• **Task to carry out**: Each line in the entries below that contains the word "frames" counts once. Report how many there are and nothing more.

== Segment start ==

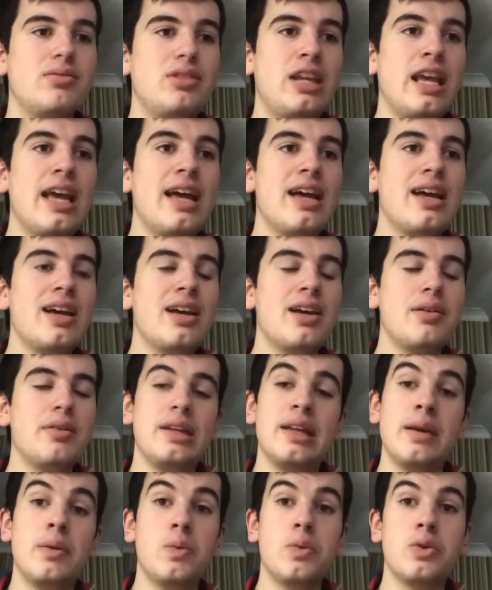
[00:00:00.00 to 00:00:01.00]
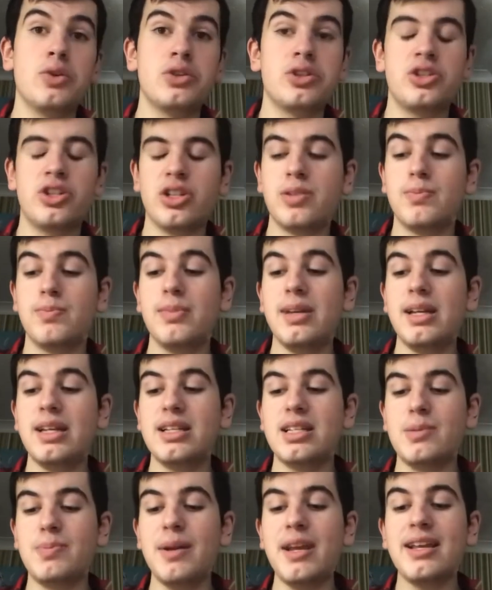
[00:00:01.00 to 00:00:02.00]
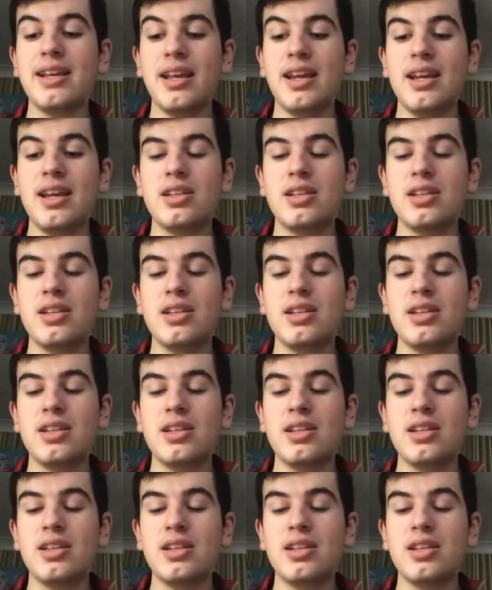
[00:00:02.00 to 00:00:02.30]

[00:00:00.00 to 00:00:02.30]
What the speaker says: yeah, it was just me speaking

== Segment end ==
== Segment start ==

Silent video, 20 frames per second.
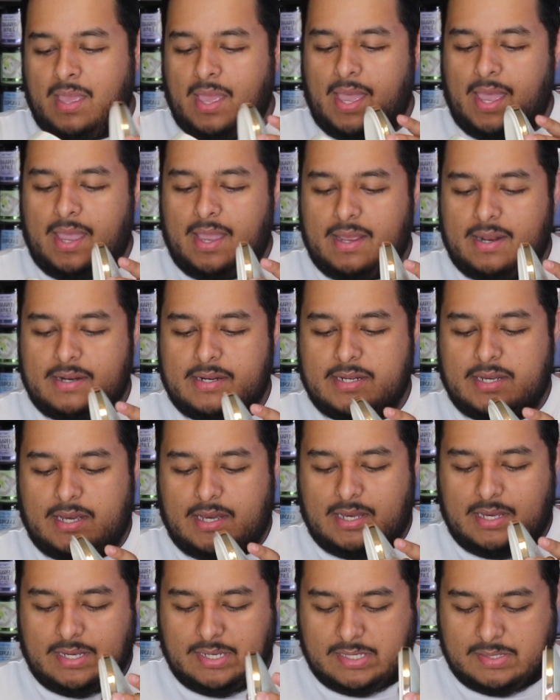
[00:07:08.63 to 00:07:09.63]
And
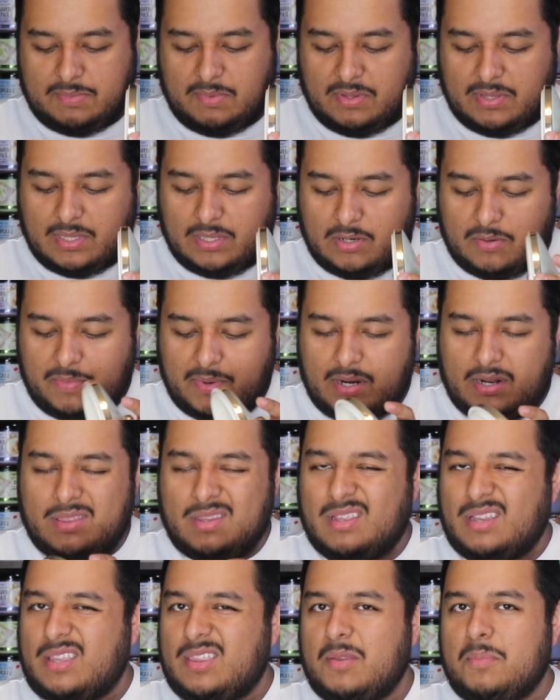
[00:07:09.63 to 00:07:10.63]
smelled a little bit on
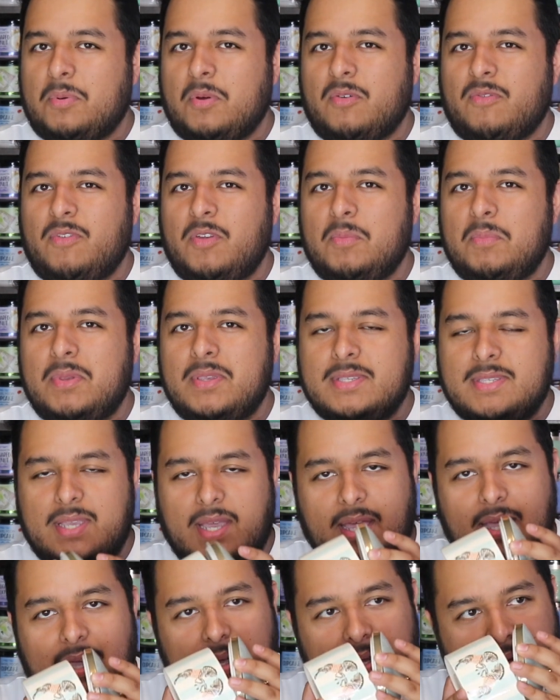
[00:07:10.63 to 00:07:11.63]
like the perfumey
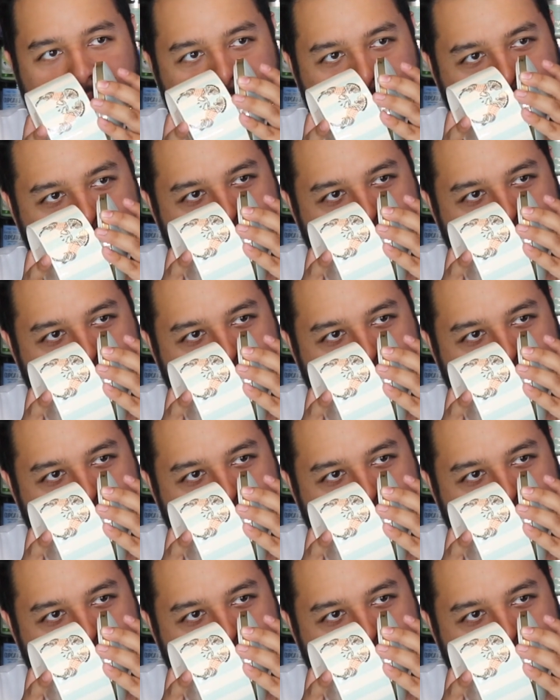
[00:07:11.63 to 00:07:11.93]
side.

== Segment end ==
== Segment start ==

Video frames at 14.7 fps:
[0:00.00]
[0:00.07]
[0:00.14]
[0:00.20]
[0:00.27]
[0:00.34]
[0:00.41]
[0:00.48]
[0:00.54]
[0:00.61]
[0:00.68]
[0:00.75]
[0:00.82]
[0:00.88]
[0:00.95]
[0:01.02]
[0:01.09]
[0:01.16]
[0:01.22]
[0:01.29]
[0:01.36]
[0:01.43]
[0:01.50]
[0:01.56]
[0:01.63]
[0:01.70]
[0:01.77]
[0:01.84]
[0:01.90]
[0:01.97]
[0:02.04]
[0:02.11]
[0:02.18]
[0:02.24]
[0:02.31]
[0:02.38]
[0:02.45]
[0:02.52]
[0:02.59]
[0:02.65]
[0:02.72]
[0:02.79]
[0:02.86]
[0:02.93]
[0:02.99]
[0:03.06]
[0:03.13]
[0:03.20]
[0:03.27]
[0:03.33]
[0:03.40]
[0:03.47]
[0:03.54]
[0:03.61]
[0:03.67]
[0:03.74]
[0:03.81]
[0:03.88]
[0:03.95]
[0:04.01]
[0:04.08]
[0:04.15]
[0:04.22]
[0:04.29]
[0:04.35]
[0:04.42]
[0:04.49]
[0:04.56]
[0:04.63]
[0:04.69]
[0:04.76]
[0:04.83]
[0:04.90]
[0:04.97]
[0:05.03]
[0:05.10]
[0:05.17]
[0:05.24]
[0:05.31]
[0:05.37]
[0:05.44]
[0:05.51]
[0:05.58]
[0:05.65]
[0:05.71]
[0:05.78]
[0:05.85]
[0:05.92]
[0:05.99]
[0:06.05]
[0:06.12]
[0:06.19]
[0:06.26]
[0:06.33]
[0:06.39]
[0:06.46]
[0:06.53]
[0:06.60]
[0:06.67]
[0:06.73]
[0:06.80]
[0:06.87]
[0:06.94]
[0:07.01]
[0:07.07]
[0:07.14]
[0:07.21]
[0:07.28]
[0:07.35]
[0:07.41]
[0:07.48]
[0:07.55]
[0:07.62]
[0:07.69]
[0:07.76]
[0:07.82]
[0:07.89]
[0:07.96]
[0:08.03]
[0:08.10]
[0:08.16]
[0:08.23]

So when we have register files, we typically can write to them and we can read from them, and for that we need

== Segment end ==

• **Task output**: 2